Il ne s’agit pas de brûler le CFA par passion révolutionnaire, mais de poser la question de la responsabilité politique.
Le problème n’est plus la France seule ; ce sont nos propres dirigeants, parfois trop à l’aise dans la dépendance.
Changer de monnaie n’est pas une incantation, c’est un acte réfléchi, concerté, assumé.
Et c’est justement ce que Sonko a rappelé : aux chefs d’Etat de faire face à l’histoire.
Mais dans un environnement où la servitude a longtemps été confondue avec la sagesse, dire la vérité est toujours perçu comme une insolence.
Une parole souveraine dans un monde crispé
Le Sénégal d’aujourd’hui ne veut plus réciter les leçons des bailleurs.
Il veut penser par lui-même, produire par lui-même, décider pour lui-même.
C’est le sens de la parole de Sonko : souverainiste, mais pas sectaire ; indépendante, mais pas isolée.
Et cela, pour beaucoup, est un crime de lèse-soumission.
Sonko ne commet aucune faute politique.
Il dit tout haut ce que beaucoup pensent tout bas : le développement ne se décrète pas depuis Washington ou Paris, il se construit depuis Thiès, Kaolack ou Tambacounda.
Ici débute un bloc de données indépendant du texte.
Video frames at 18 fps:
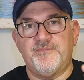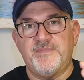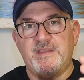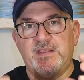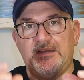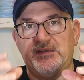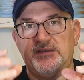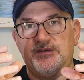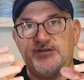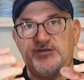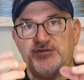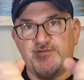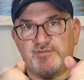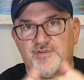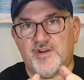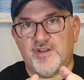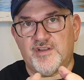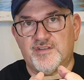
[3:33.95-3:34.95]
it
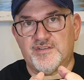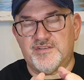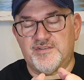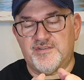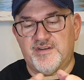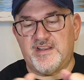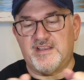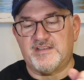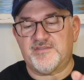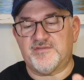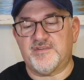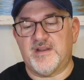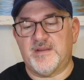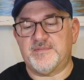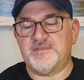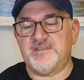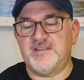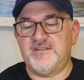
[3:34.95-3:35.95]
draws your X
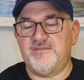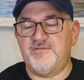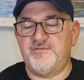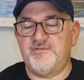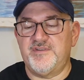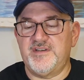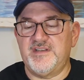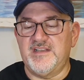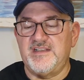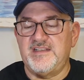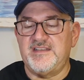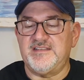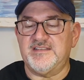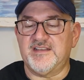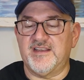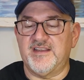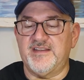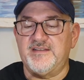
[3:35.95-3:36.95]
wraps in really
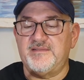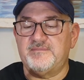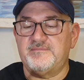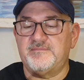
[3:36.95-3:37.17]
tight.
Le FMI n’est pas un ennemi, mais il n’est pas non plus un sauveur.
Il accompagne, il conseille, mais il ne bâtit ni la dignité ni la souveraineté.
Cette responsabilité appartient au peuple sénégalais et à son leadership.
La peur de la cohérence
Ceux qui s’acharnent à déformer ses propos ne défendent pas le FMI ni la coopération internationale ; ils défendent leurs frustrations et leurs nostalgies perdues.
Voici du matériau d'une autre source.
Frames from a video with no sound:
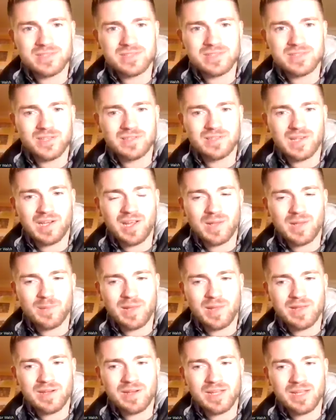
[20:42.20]
obviously all the
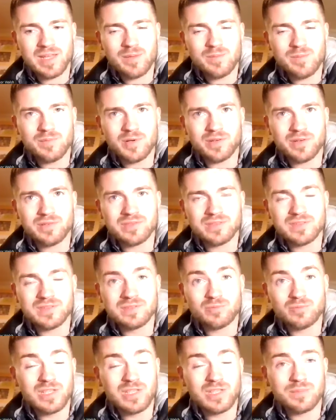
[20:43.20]
limelight on him, but
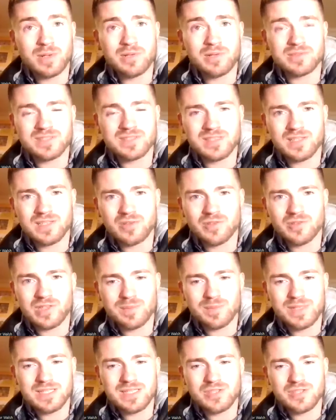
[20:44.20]
what about Scaloni?
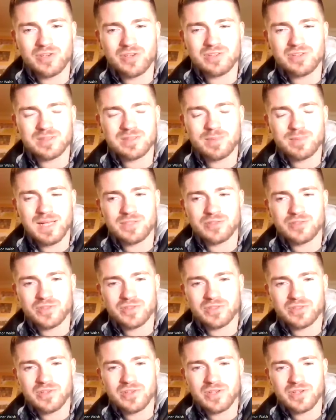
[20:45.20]
I mean, youngest manager
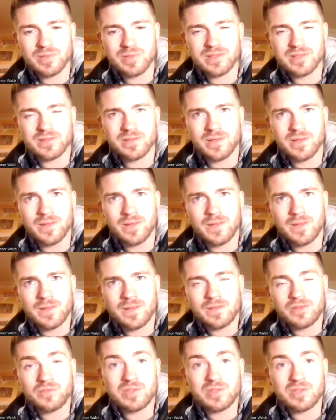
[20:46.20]
in the tournament.
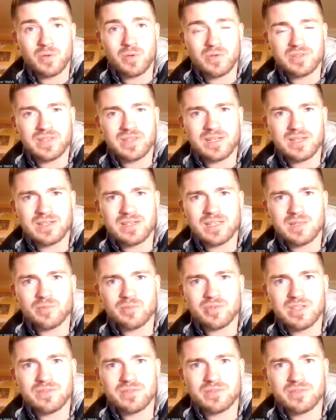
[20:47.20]
You've spoken there, Liam,
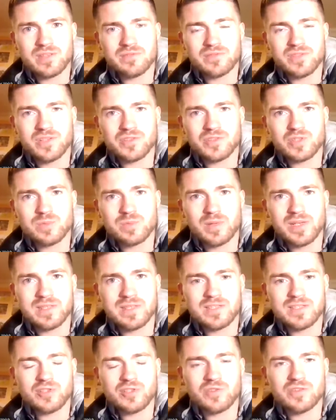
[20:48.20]
briefly. You've touched upon
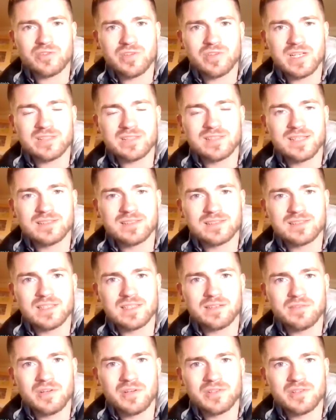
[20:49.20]
it. He's shown great tactical
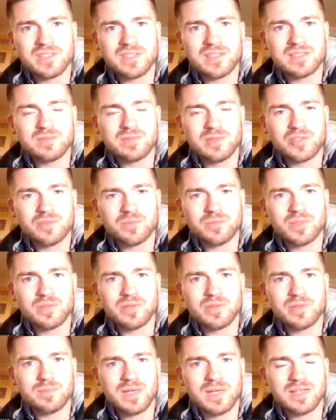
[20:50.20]
diversity, switching
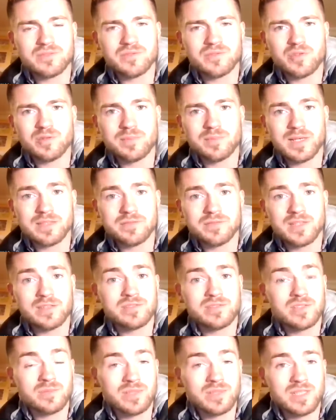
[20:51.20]
between a back four, back
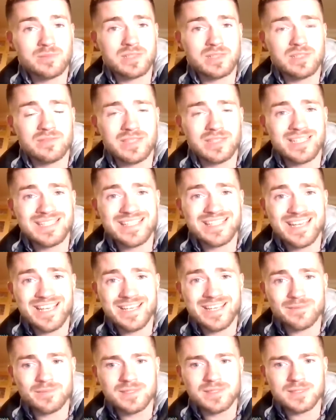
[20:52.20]
five, sometimes even in
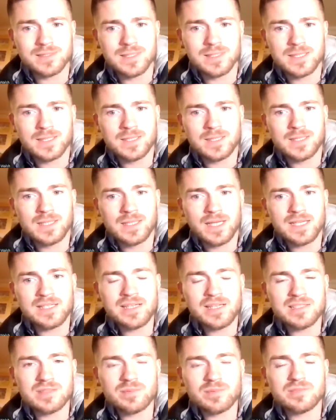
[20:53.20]
games. And
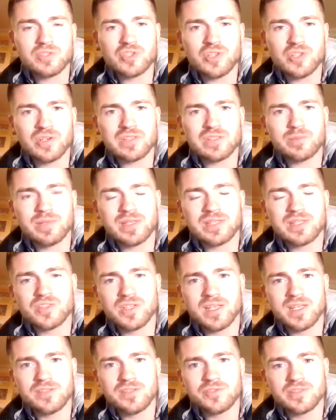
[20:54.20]
he hasn't shirked the big
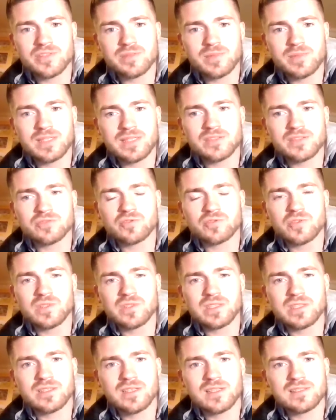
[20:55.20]
changes. I mean, he's
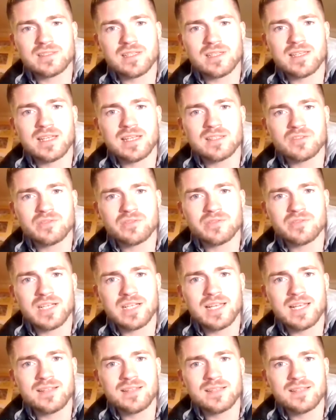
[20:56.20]
throwing in guys like Enzo
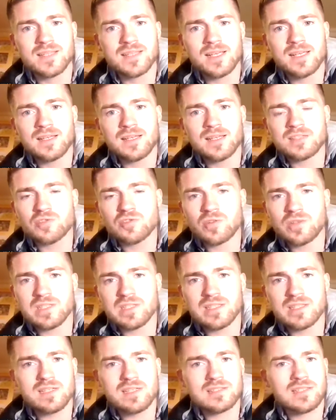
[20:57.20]
Fernandez. He's throwing
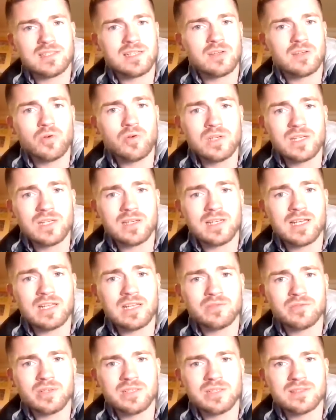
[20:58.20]
in guys like Julian
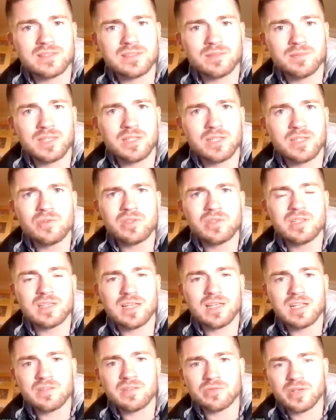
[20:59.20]
Alvarez. I mean,
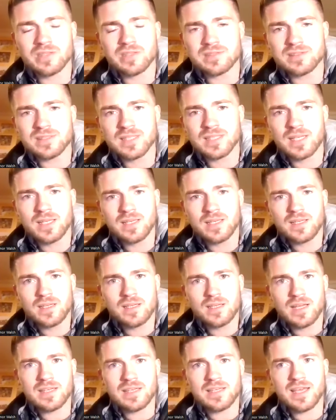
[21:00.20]
Julian Alvarez,
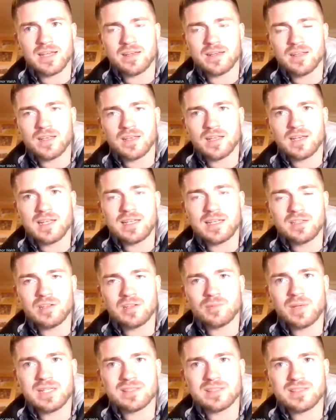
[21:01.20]
again,
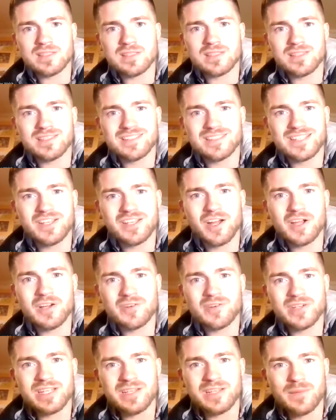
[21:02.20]
Lionel Messi, the
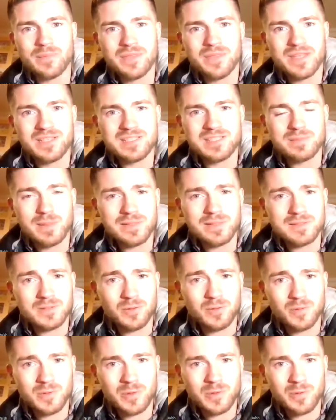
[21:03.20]
irony. He spent his
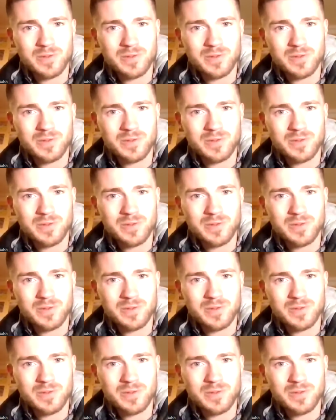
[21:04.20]
whole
Ce qu’ils redoutent, c’est la cohérence d’un projet politique qui leur échappe, la stabilité d’un tandem présidentiel qui fonctionne, la lucidité d’une génération qui ne demande plus la permission d’exister.
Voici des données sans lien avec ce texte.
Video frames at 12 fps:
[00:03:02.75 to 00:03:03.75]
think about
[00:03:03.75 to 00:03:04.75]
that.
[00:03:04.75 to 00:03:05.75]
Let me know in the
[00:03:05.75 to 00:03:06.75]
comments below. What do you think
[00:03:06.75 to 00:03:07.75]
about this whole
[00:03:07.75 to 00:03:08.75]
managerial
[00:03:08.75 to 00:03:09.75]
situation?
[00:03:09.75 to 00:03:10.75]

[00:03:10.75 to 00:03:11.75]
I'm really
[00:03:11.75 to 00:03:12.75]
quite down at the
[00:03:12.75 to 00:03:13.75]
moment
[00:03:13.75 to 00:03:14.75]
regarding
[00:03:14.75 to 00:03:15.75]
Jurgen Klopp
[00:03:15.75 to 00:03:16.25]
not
Ils voulaient un Sonko impulsif et un Diomaye effacé ; ils découvrent deux hommes sereins, méthodiques, unis par une vision claire.
Ils voulaient un désordre, ils trouvent une discipline.
Ils voulaient un chaos, ils récoltent un Etat en reconstruction.
Alors, faute d’arguments, ils inventent des scandales.
Mais pendant qu’ils bavardent, le Sénégal avance.
Et c’est bien là, camarade, le vrai scandale.